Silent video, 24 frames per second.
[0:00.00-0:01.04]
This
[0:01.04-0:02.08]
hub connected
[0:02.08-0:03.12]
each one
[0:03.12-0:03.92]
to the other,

━━━━━━━━

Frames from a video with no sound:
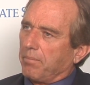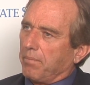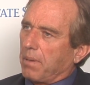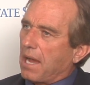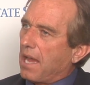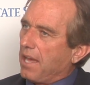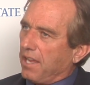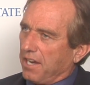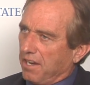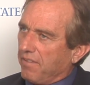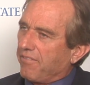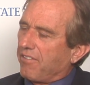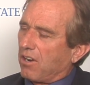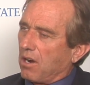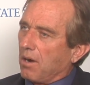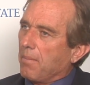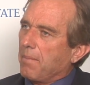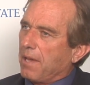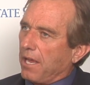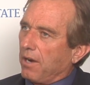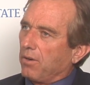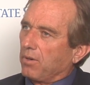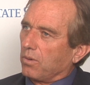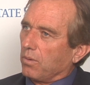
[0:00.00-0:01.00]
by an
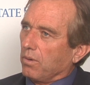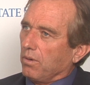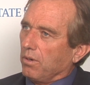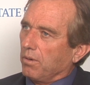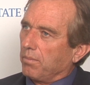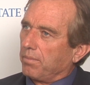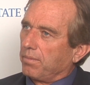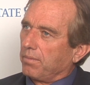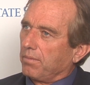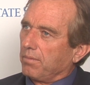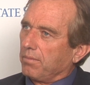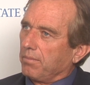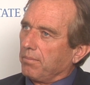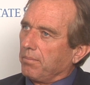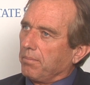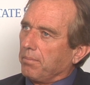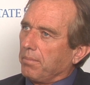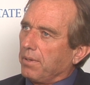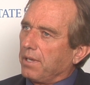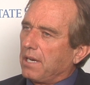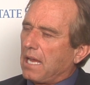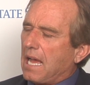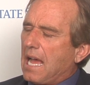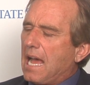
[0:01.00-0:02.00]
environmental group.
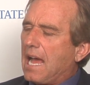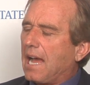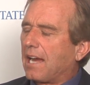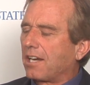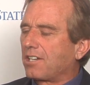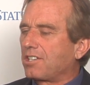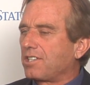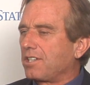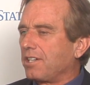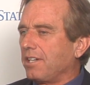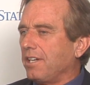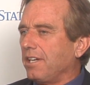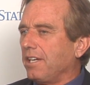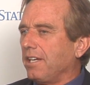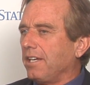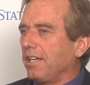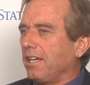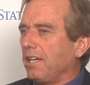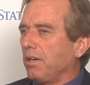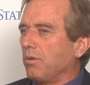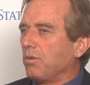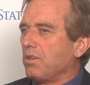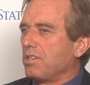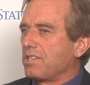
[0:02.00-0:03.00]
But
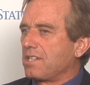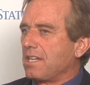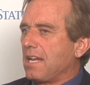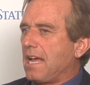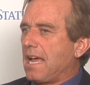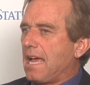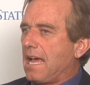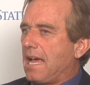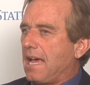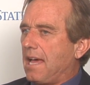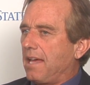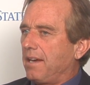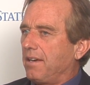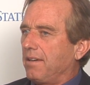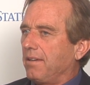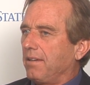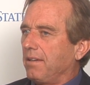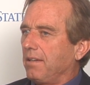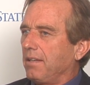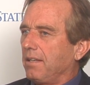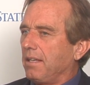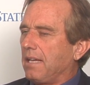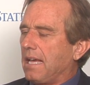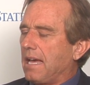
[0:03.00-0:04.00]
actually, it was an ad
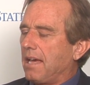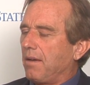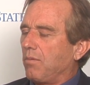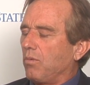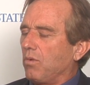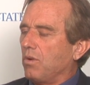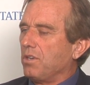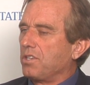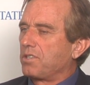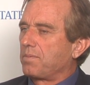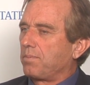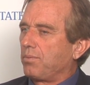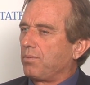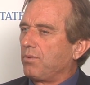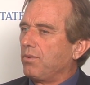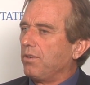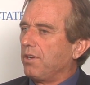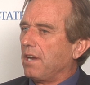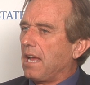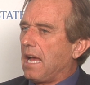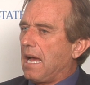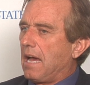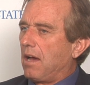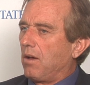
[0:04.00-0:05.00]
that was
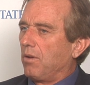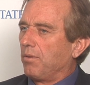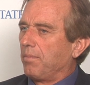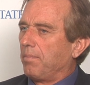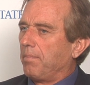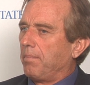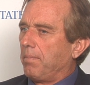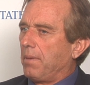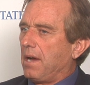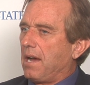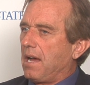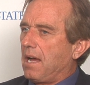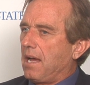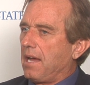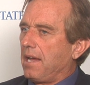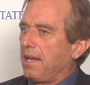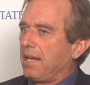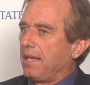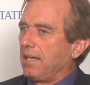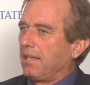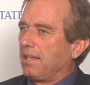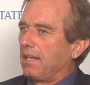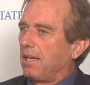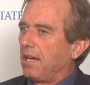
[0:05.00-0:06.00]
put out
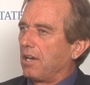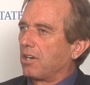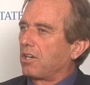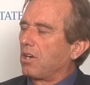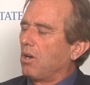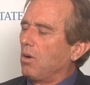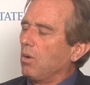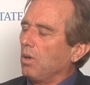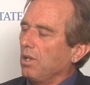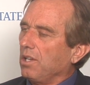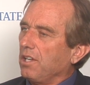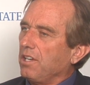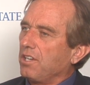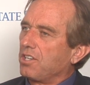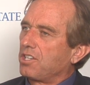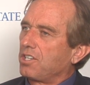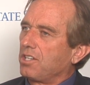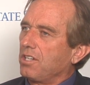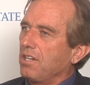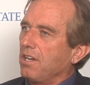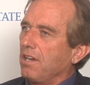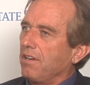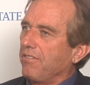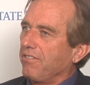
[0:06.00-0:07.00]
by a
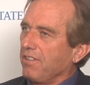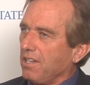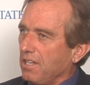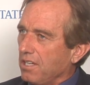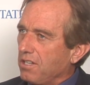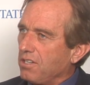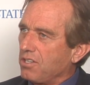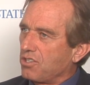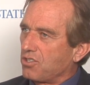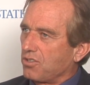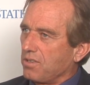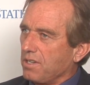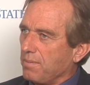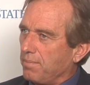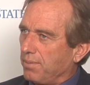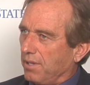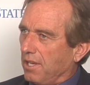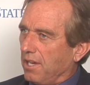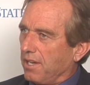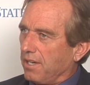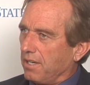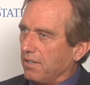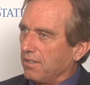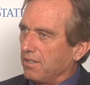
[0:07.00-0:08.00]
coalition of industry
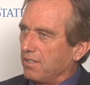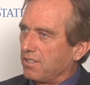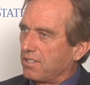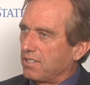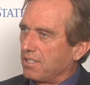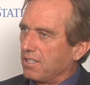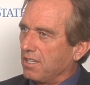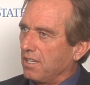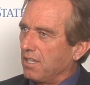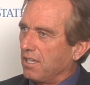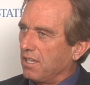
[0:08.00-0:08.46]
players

━━━━━━━━

Exercise goal: The answer must be every line from the records above that contains the word "video", copied out.

Response to the exercise:
Silent video, 24 frames per second.
Frames from a video with no sound:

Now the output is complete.